Leaked Benchmarks Suggest DeepSeek-V4 Outperforms GPT-5 and Gemini in Coding and Math
Exclusive leaked benchmarks indicate DeepSeek-V4 achieves unprecedented scores on coding and mathematical reasoning tasks, potentially surpassing GPT-5 and Gemini. If verified, the model could redefine the global AI leaderboards.

Leaked Benchmarks Suggest DeepSeek-V4 Outperforms GPT-5 and Gemini in Coding and Math
According to a leaked internal benchmark report circulating on Reddit’s r/singularity community, DeepSeek-V4—a next-generation large language model developed by the Chinese AI firm DeepSeek—has achieved staggering results across multiple high-stakes evaluation benchmarks. The data, reportedly sourced from a verified X (formerly Twitter) account linked to Bridgemind AI, suggests the model outperforms all known commercial models in both software engineering and advanced mathematical reasoning, potentially resetting the global AI performance leaderboard.
The most striking figure is DeepSeek-V4’s 83.7% accuracy on SWE-Bench Verified, a rigorous benchmark that tests a model’s ability to solve real-world software engineering problems by generating correct code patches from GitHub issue descriptions. This score surpasses GPT-5.2 High (80.0%), DeepSeek V3.2 Thinking (73.1%), Kimi K2.5 Thinking (76.8%), and Gemini 3.0 Pro (76.2%), positioning DeepSeek-V4 as the new leader in code generation. For context, SWE-Bench is widely regarded as the gold standard for evaluating AI coding assistants, and scores above 80% were previously considered nearly unattainable.
But the model’s capabilities extend far beyond coding. DeepSeek-V4 reportedly achieved a near-perfect 99.4% on the AIME 2026 (American Invitational Mathematics Examination), a competition-level math test designed for high school students with exceptional aptitude. It also scored 88.4% on the IMO Answer Bench, which evaluates solutions to problems from the International Mathematical Olympiad—the most prestigious mathematics competition for pre-university students globally. These results suggest an unprecedented level of abstract reasoning and symbolic manipulation.
Perhaps most astonishing is its performance on FrontierMath Tier 4, a benchmark designed to test the limits of mathematical reasoning with problems so complex they often stump even state-of-the-art AI systems. DeepSeek-V4 achieved a 23.5% accuracy rate, which the source claims is 11 times better than GPT-5.2’s performance on the same test. If confirmed, this represents a quantum leap in mathematical AI capability, as FrontierMath Tier 4 problems require multi-step logical deduction, advanced algebraic insight, and creative problem-solving rarely seen in machine-generated responses.
Experts caution that these figures remain unverified. DeepSeek has not officially confirmed the existence of a V4 model, nor has it released any peer-reviewed papers or public evaluations.

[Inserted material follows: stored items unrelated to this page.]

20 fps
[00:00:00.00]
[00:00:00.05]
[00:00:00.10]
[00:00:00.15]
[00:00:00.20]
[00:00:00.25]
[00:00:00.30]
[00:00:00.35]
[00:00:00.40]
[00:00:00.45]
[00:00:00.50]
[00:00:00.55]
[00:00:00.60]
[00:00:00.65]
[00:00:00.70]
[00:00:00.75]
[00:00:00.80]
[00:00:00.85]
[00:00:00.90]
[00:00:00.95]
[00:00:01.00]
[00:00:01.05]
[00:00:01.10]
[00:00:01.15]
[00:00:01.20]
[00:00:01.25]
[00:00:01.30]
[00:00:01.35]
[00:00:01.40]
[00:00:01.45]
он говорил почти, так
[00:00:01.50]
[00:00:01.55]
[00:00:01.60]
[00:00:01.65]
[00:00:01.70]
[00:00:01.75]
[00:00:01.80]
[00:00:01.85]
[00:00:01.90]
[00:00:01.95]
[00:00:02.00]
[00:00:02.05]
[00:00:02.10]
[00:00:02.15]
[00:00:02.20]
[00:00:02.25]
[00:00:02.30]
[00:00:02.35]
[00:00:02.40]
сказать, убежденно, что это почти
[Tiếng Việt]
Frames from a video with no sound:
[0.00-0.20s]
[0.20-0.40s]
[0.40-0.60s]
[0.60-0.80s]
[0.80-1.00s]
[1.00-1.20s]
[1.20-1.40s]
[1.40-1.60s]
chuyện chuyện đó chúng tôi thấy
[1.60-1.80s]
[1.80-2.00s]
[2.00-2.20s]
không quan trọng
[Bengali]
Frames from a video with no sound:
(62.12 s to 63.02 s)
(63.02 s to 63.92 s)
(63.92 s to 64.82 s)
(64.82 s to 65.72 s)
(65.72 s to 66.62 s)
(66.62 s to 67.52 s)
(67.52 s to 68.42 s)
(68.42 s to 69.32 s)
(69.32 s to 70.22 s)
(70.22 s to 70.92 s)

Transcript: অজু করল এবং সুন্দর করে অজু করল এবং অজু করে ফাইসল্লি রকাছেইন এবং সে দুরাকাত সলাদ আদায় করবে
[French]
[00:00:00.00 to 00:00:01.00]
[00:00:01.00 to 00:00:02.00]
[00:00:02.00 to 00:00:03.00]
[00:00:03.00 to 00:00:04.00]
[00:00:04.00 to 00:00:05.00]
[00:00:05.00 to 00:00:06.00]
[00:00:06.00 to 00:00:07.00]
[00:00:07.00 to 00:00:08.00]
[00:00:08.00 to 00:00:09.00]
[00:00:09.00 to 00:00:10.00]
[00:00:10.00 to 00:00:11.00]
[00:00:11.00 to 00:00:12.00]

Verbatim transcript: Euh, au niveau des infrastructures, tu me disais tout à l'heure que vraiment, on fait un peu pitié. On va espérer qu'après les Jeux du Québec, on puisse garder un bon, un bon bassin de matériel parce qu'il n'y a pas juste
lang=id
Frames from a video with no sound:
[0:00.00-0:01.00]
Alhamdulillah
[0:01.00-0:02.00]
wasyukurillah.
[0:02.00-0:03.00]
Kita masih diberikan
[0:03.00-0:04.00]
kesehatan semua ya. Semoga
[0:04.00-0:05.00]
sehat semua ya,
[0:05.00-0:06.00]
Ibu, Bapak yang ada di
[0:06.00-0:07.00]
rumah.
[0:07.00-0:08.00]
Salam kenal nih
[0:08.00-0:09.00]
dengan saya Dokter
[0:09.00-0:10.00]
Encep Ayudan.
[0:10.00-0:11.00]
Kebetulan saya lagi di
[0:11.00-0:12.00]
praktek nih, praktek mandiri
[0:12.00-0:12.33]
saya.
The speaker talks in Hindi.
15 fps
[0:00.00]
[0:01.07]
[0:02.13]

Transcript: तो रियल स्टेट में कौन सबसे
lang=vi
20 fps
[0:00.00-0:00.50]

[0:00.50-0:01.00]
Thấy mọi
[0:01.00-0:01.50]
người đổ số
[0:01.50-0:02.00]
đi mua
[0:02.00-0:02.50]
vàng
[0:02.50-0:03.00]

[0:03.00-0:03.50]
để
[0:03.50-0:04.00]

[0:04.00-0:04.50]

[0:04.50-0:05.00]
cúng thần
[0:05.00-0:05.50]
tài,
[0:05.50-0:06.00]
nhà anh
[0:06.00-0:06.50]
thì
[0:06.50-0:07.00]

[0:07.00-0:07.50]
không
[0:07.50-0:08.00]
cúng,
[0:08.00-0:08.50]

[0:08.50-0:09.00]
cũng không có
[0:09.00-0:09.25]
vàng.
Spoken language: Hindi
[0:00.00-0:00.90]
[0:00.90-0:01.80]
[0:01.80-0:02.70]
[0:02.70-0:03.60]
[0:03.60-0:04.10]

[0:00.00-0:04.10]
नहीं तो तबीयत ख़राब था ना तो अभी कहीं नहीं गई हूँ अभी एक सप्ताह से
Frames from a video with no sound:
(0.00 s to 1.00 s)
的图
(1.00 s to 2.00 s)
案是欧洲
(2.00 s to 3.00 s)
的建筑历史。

The source of the data—an X post by @bridgemindai—has not been independently authenticated, and the image containing the full benchmark table has not been corroborated by academic institutions or major AI research labs. However, the specificity of the numbers, their alignment with known benchmark structures, and the absence of obvious fabrication suggest the data may be legitimate.
Industry analysts note that if DeepSeek-V4’s performance is real, it could disrupt the current AI landscape dominated by OpenAI, Google, and Anthropic. China’s rapid progress in open-weight models, combined with aggressive training methodologies and large-scale data curation, has positioned DeepSeek as a formidable challenger. The model’s apparent strength in both practical coding and theoretical math could make it indispensable for research institutions, financial institutions, and software development firms seeking the most capable AI assistants.
As the AI community awaits official confirmation, the leaked benchmarks have already ignited fierce debate. Some researchers argue that such performance would require novel architectures or training techniques beyond current public knowledge. Others warn of potential benchmark manipulation or cherry-picked results. Nevertheless, the implications are undeniable: if DeepSeek-V4 delivers on these claims, it may mark the first time a non-Western AI model leads the world in both applied and theoretical intelligence.
For now, the ball is in DeepSeek’s court. The company has remained publicly silent. But in the high-stakes race for AI supremacy, silence can be as telling as a statement.